_Problem details_
Print, from the listing below, the lines starting at the line containing "[00:00:00.88]" and ending at the line containing "[00:00:01.92]", exactly as they stand, and print nothing else.

_Exercise materials_
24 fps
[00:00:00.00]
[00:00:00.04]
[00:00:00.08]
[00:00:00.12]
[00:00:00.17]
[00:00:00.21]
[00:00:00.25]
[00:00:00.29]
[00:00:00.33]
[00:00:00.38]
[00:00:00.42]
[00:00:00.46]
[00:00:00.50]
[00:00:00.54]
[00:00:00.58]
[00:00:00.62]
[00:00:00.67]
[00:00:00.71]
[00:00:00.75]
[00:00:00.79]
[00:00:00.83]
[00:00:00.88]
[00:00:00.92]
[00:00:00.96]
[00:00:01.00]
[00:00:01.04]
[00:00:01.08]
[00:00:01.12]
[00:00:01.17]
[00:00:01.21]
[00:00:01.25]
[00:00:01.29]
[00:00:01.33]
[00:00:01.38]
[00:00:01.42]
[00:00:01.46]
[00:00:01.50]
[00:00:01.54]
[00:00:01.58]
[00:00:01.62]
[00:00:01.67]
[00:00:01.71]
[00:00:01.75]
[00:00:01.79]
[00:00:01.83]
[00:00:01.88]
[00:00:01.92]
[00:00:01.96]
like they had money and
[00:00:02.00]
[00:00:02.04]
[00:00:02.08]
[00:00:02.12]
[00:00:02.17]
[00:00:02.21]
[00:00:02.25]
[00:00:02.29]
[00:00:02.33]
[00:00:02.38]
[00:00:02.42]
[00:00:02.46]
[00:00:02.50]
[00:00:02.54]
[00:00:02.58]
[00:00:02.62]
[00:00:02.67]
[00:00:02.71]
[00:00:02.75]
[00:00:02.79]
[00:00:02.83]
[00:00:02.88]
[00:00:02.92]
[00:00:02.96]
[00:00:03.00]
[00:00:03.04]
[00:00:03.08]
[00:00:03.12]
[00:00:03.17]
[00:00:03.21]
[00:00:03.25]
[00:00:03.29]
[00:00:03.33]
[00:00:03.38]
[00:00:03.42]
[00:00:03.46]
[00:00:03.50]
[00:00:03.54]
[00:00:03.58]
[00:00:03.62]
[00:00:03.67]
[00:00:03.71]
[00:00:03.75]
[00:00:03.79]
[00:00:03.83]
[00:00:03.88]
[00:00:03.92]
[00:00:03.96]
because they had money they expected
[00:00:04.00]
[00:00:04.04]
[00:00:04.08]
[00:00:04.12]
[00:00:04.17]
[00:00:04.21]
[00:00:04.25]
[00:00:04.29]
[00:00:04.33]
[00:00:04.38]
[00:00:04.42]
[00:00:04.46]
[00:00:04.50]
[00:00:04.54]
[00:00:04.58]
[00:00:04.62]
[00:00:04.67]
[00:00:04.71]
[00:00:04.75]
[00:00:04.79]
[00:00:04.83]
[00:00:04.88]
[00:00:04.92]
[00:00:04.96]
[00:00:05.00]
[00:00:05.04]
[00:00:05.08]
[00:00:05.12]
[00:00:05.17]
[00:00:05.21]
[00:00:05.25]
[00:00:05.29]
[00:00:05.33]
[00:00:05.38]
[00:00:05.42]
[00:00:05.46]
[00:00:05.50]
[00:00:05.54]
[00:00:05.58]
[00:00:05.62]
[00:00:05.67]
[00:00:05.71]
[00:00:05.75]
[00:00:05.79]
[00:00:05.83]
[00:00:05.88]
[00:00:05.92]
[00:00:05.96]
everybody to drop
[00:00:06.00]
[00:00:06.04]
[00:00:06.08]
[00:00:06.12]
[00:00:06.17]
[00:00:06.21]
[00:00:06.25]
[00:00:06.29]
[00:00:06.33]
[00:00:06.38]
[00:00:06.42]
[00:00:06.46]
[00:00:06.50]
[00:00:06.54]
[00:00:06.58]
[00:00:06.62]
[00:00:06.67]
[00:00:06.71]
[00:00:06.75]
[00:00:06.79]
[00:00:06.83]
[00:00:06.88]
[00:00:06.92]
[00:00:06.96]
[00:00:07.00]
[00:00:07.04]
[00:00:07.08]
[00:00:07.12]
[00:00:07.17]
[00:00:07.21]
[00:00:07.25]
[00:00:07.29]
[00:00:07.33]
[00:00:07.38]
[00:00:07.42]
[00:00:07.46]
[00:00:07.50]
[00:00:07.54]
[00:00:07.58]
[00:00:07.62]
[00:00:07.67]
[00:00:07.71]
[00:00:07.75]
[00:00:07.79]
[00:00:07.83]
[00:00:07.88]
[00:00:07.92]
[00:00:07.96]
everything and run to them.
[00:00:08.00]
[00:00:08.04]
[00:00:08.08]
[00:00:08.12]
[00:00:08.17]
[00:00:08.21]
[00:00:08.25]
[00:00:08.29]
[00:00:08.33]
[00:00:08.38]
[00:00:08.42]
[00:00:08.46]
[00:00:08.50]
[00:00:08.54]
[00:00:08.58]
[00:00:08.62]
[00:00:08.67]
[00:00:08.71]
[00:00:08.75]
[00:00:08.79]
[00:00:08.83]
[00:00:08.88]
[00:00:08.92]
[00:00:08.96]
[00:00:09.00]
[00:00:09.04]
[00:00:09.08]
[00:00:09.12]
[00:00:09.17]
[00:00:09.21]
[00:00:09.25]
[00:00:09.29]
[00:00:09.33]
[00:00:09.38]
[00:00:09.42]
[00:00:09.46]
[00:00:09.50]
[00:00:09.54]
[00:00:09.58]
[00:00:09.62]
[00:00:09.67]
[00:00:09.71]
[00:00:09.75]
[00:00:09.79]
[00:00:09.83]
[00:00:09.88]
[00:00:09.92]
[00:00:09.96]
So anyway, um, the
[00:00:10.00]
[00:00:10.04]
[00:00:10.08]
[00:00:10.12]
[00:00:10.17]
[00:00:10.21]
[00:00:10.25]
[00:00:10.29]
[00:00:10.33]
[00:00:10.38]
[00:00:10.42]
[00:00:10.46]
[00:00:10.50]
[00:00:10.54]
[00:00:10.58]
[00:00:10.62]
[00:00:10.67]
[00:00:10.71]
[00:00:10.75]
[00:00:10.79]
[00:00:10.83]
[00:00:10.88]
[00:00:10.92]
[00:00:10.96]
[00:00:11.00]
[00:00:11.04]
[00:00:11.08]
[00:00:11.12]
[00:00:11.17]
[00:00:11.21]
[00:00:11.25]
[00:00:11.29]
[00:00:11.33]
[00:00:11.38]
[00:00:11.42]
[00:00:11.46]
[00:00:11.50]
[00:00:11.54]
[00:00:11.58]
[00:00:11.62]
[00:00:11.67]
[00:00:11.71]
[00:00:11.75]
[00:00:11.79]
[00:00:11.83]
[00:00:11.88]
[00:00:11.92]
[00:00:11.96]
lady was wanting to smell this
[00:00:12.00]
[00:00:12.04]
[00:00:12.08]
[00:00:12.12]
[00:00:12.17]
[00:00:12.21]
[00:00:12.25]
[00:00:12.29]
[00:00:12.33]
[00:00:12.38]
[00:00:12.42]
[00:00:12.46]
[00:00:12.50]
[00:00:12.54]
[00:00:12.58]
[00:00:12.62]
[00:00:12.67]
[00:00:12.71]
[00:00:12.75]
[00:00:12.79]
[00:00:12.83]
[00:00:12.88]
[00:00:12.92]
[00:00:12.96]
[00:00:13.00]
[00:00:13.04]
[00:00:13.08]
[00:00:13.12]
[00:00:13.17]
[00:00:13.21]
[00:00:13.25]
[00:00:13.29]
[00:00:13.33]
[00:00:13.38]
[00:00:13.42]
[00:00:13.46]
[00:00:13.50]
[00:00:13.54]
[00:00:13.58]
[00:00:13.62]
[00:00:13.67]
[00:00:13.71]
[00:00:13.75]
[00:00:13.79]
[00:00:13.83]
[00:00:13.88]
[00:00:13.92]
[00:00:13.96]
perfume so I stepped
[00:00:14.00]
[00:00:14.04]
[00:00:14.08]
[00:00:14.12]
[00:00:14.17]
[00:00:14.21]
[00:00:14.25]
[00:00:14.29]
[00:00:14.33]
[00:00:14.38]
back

_Final answer_
[00:00:00.88]
[00:00:00.92]
[00:00:00.96]
[00:00:01.00]
[00:00:01.04]
[00:00:01.08]
[00:00:01.12]
[00:00:01.17]
[00:00:01.21]
[00:00:01.25]
[00:00:01.29]
[00:00:01.33]
[00:00:01.38]
[00:00:01.42]
[00:00:01.46]
[00:00:01.50]
[00:00:01.54]
[00:00:01.58]
[00:00:01.62]
[00:00:01.67]
[00:00:01.71]
[00:00:01.75]
[00:00:01.79]
[00:00:01.83]
[00:00:01.88]
[00:00:01.92]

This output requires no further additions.